**DATA RECORDS:**
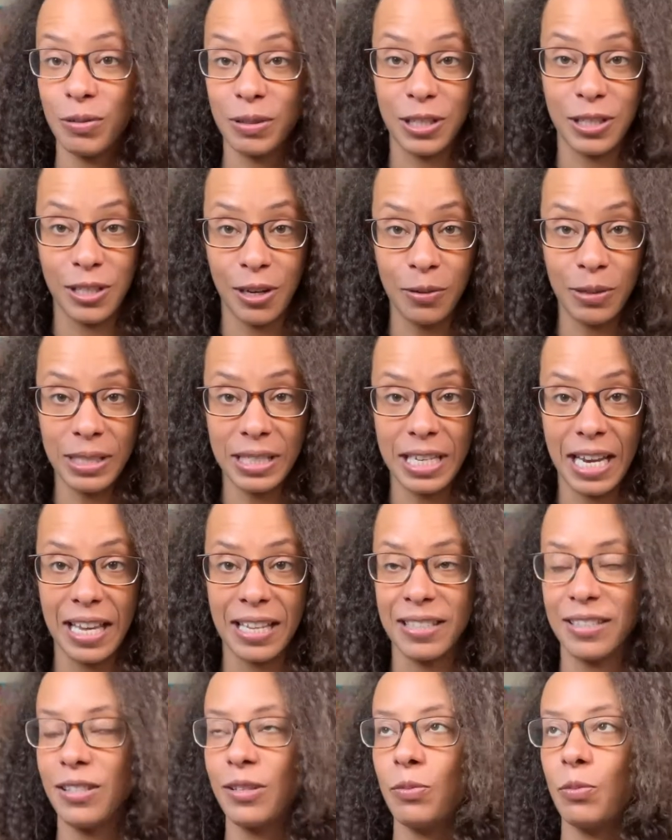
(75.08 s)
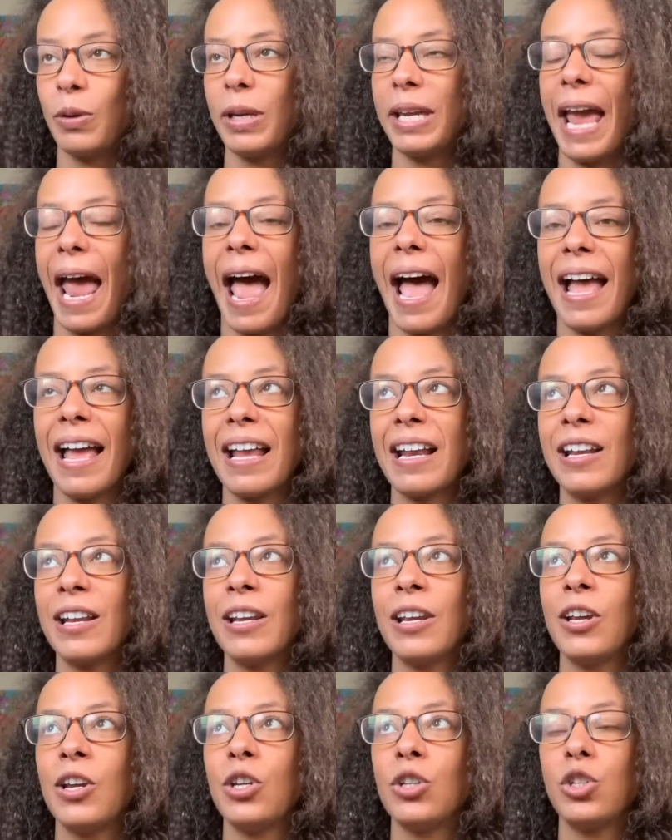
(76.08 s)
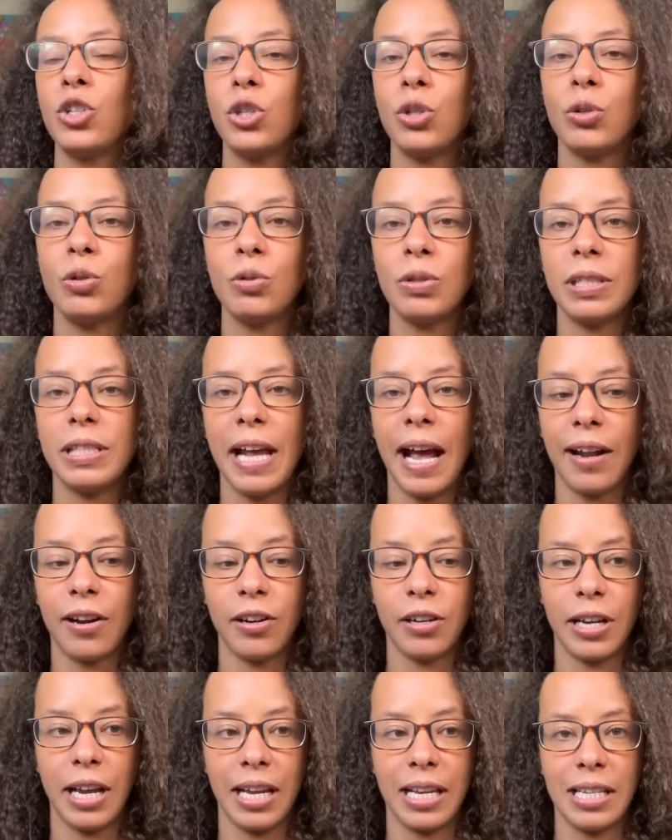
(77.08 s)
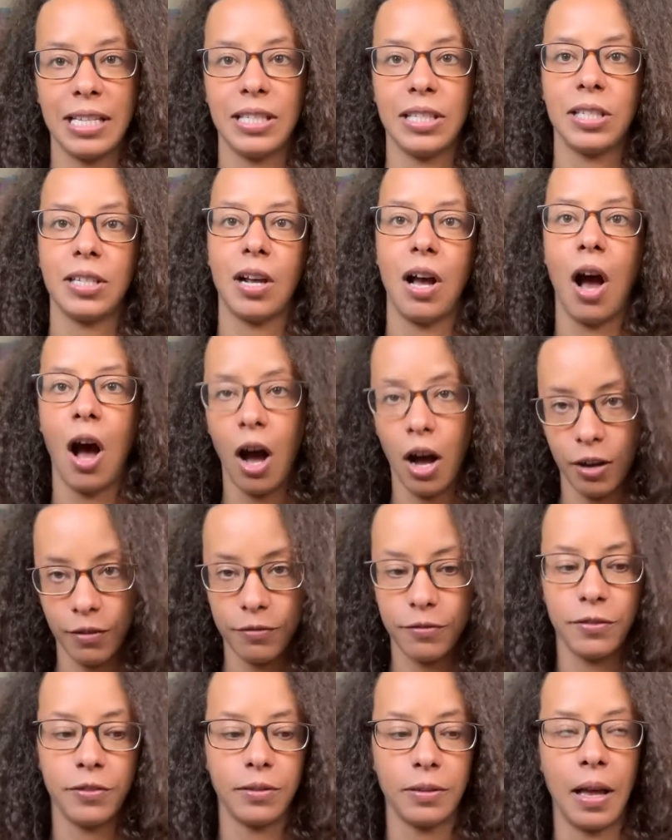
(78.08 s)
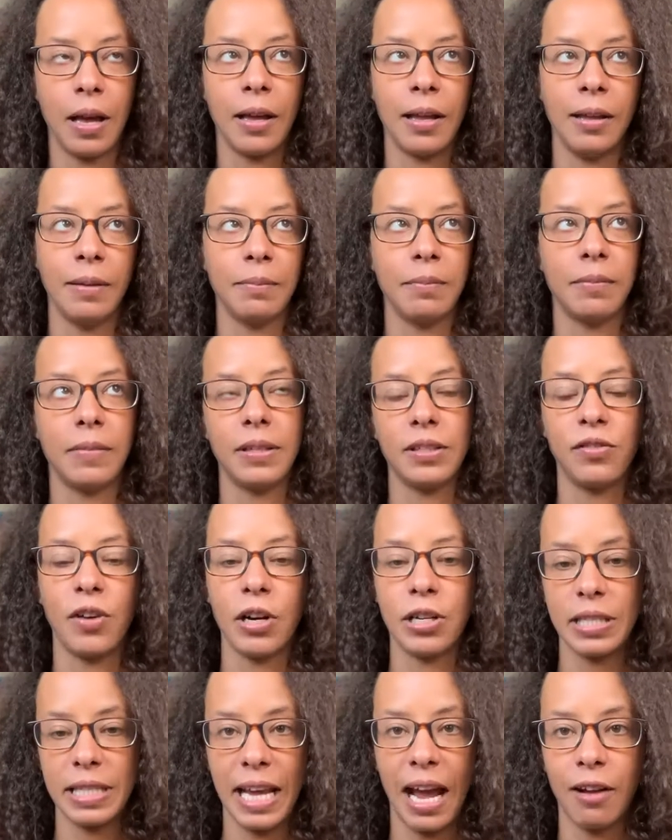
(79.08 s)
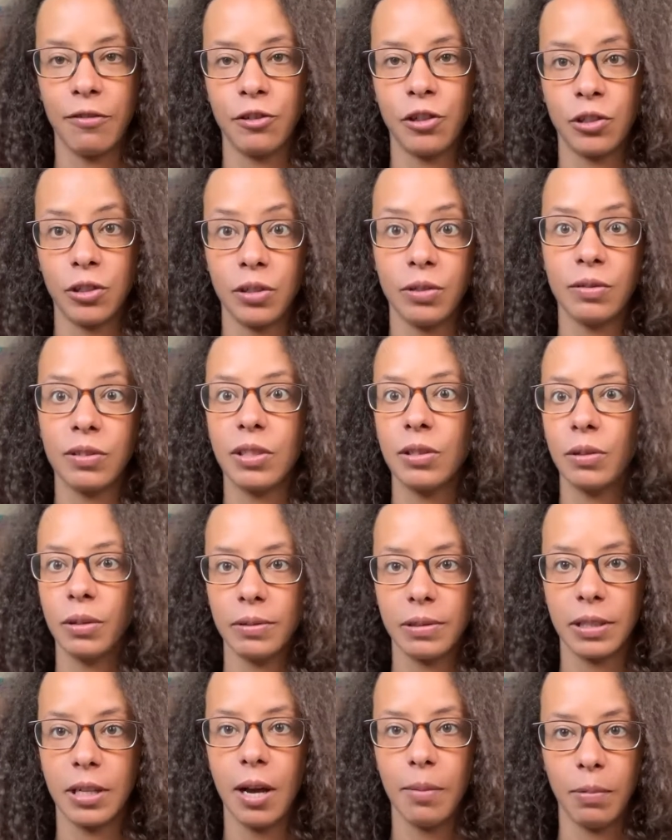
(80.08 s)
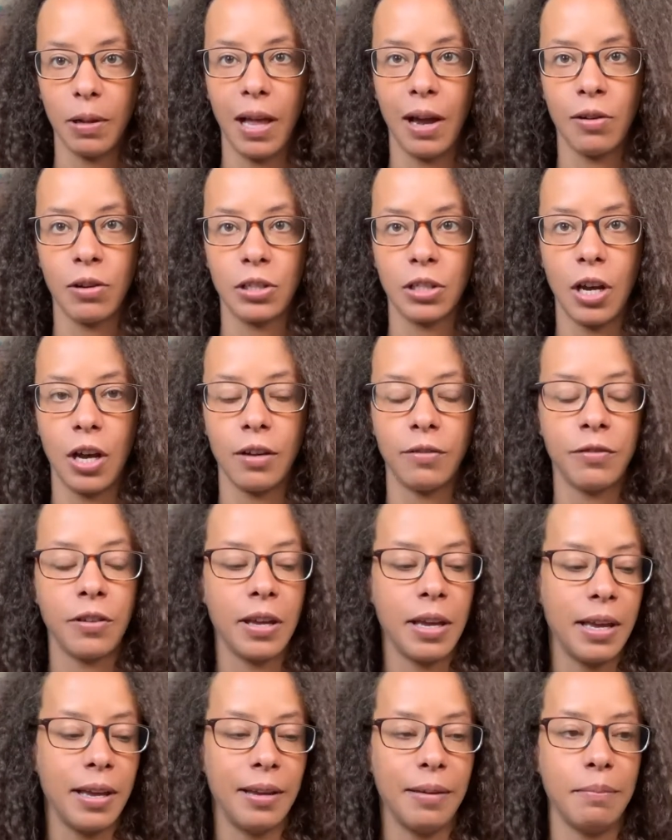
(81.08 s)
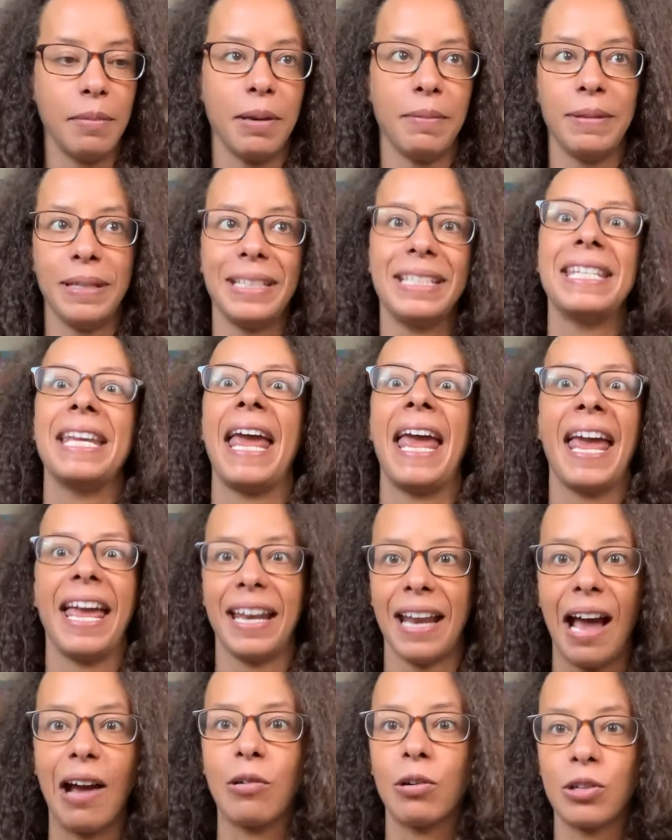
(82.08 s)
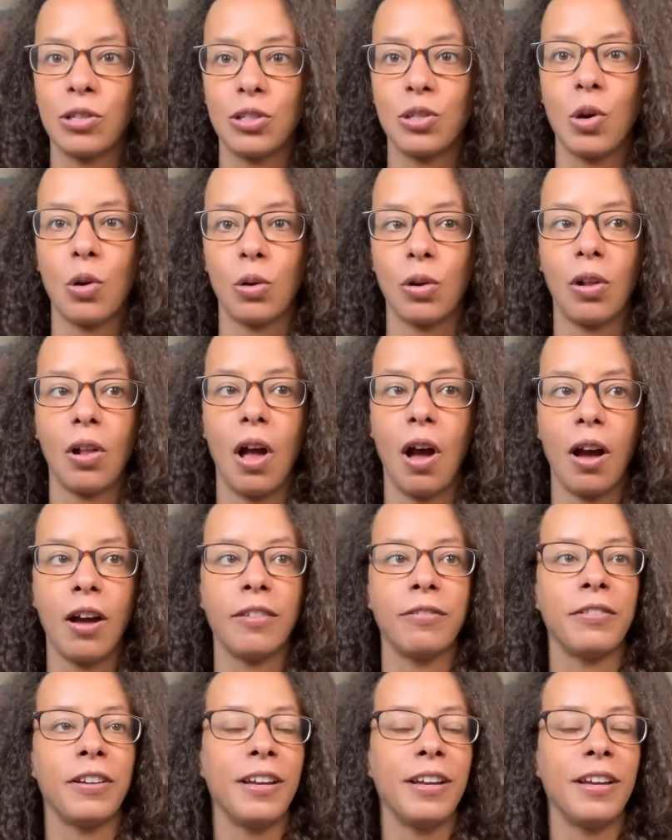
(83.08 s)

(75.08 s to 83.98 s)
was so intense. We had two Saturdays off um, as far as the afternoon, so it's a couple hours off maybe 10 hours total off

**ACTIVITY:**
Retype the listing exactly. Leave out its pictures.

**WRITTEN SOLUTION:**
(75.08 s)
(76.08 s)
(77.08 s)
(78.08 s)
(79.08 s)
(80.08 s)
(81.08 s)
(82.08 s)
(83.08 s)

(75.08 s to 83.98 s)
was so intense. We had two Saturdays off um, as far as the afternoon, so it's a couple hours off maybe 10 hours total off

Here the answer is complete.